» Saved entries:
=== Begin Enclosure ===

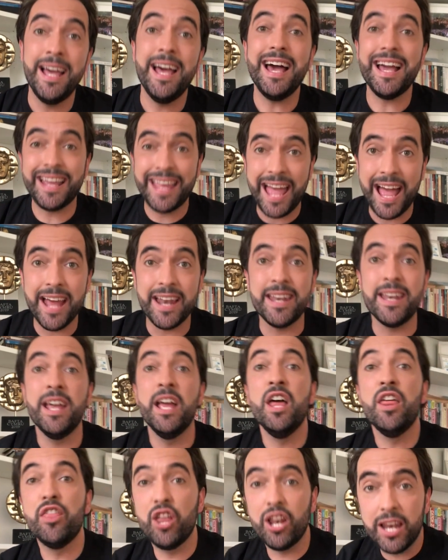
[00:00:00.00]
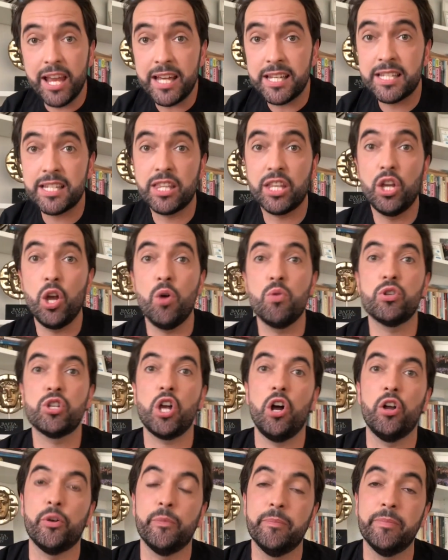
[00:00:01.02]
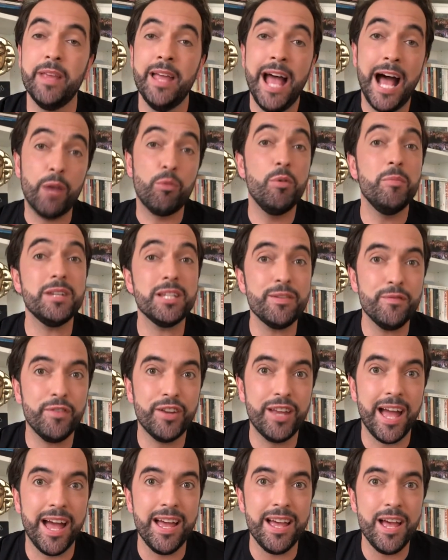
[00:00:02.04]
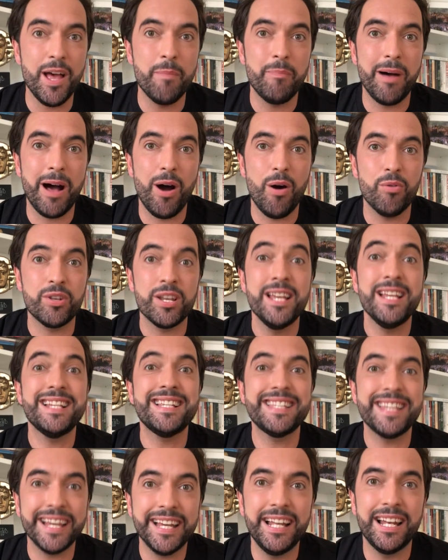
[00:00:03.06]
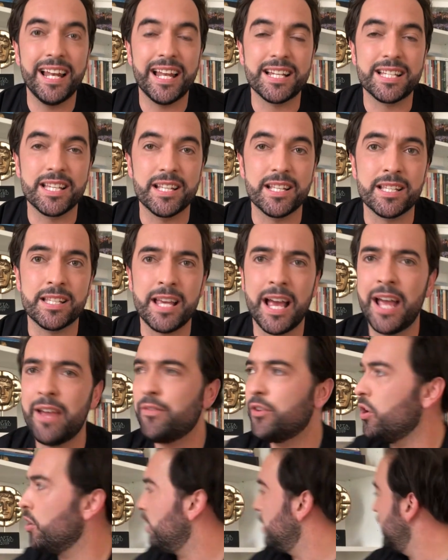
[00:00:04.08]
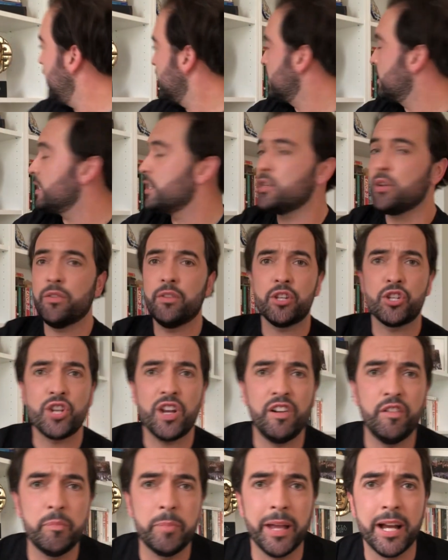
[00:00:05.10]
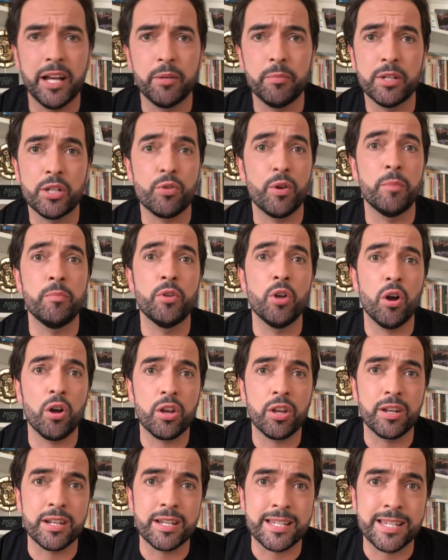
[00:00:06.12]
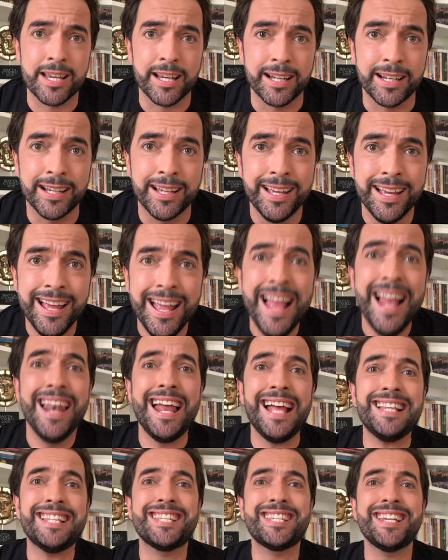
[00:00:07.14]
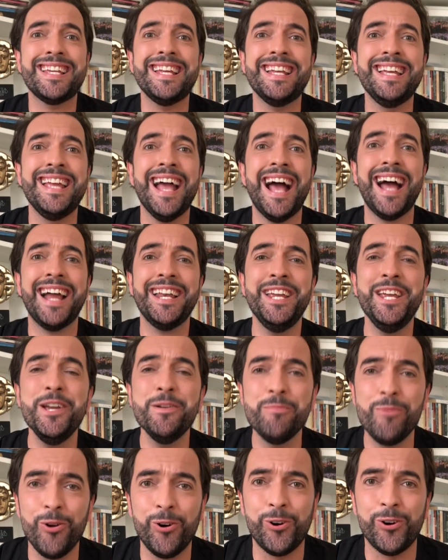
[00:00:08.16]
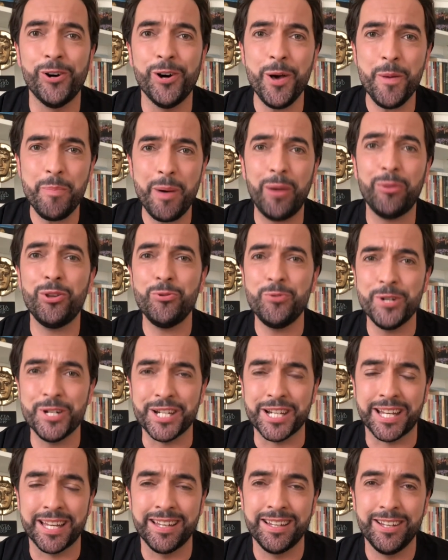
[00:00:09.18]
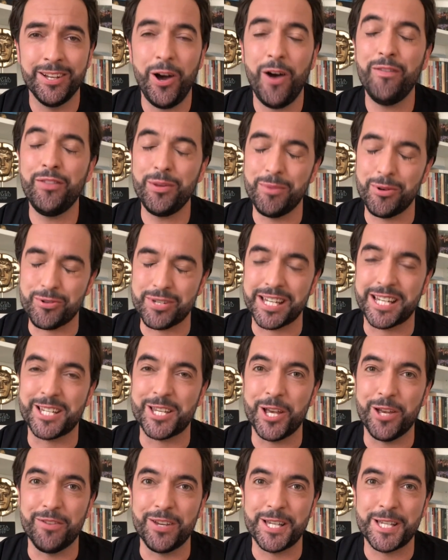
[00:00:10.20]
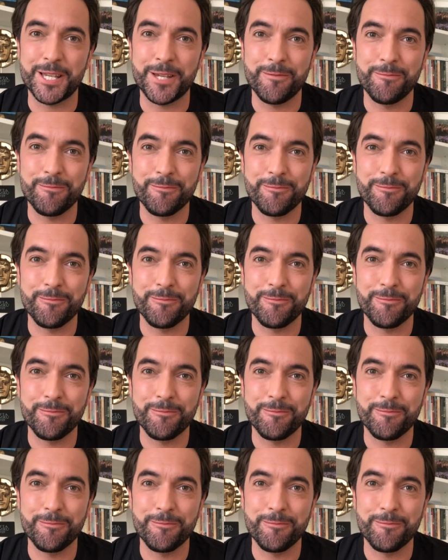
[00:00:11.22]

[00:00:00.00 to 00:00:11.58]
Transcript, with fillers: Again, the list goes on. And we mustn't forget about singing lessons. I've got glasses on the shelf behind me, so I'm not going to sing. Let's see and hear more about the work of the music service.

=== End Enclosure ===

» Activity: Each line from the start of the entries through the line with "[00:00:00.00 to 00:00:11.58]" is to be restated exactly, and the pictures are to be skipped.

» Output:
[00:00:00.00]
[00:00:01.02]
[00:00:02.04]
[00:00:03.06]
[00:00:04.08]
[00:00:05.10]
[00:00:06.12]
[00:00:07.14]
[00:00:08.16]
[00:00:09.18]
[00:00:10.20]
[00:00:11.22]

[00:00:00.00 to 00:00:11.58]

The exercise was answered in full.